* [WHAT YOU HAVE TO DO] Would you retype the lines from the one that holds "[0:01.00-0:02.00]" to the final line of the entries below, both ends included and exactly as written, but without pictures?

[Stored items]
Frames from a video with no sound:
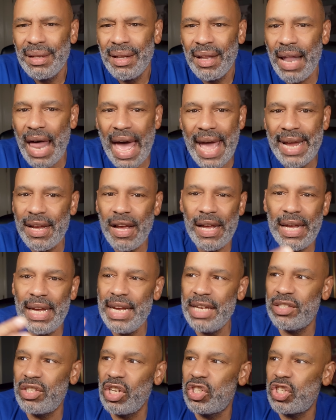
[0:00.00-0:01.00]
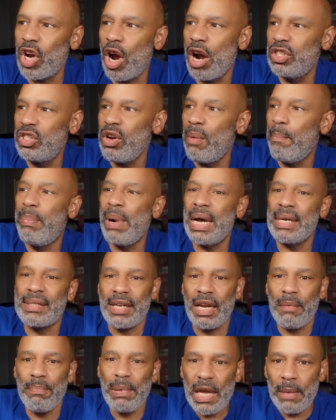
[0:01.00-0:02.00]
Like, he's in charge of
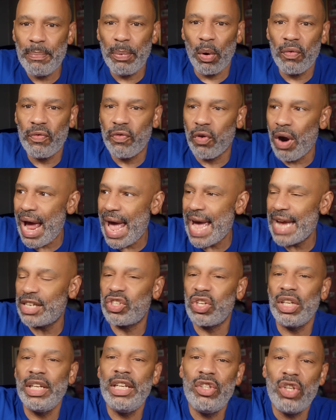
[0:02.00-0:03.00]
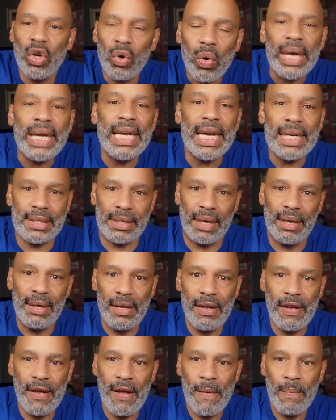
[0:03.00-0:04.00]
busting people for actually doing
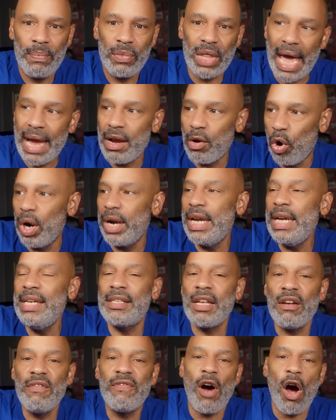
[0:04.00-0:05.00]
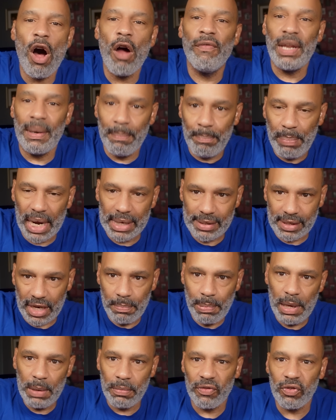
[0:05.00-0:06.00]
it. Like, or he's involved in busting
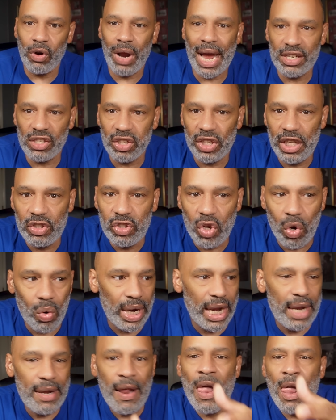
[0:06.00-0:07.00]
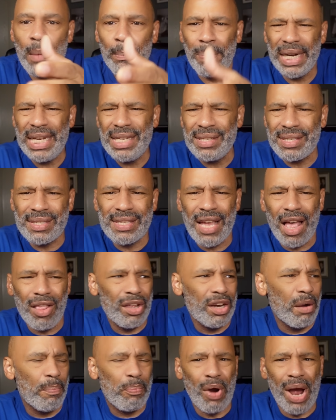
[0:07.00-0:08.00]
people for actually doing it, but he's
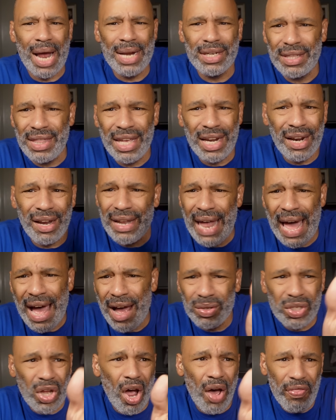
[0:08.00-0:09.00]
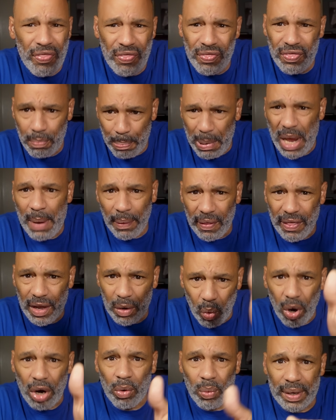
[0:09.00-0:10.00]
selling a project that allows people that
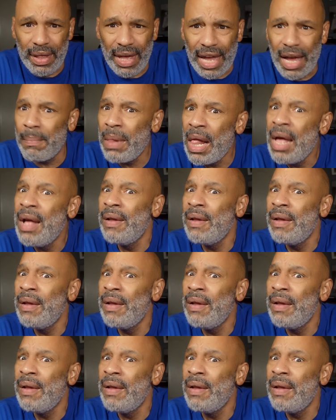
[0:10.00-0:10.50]
work with him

* [RESULT BELOW]
[0:01.00-0:02.00]
Like, he's in charge of
[0:02.00-0:03.00]
[0:03.00-0:04.00]
busting people for actually doing
[0:04.00-0:05.00]
[0:05.00-0:06.00]
it. Like, or he's involved in busting
[0:06.00-0:07.00]
[0:07.00-0:08.00]
people for actually doing it, but he's
[0:08.00-0:09.00]
[0:09.00-0:10.00]
selling a project that allows people that
[0:10.00-0:10.50]
work with him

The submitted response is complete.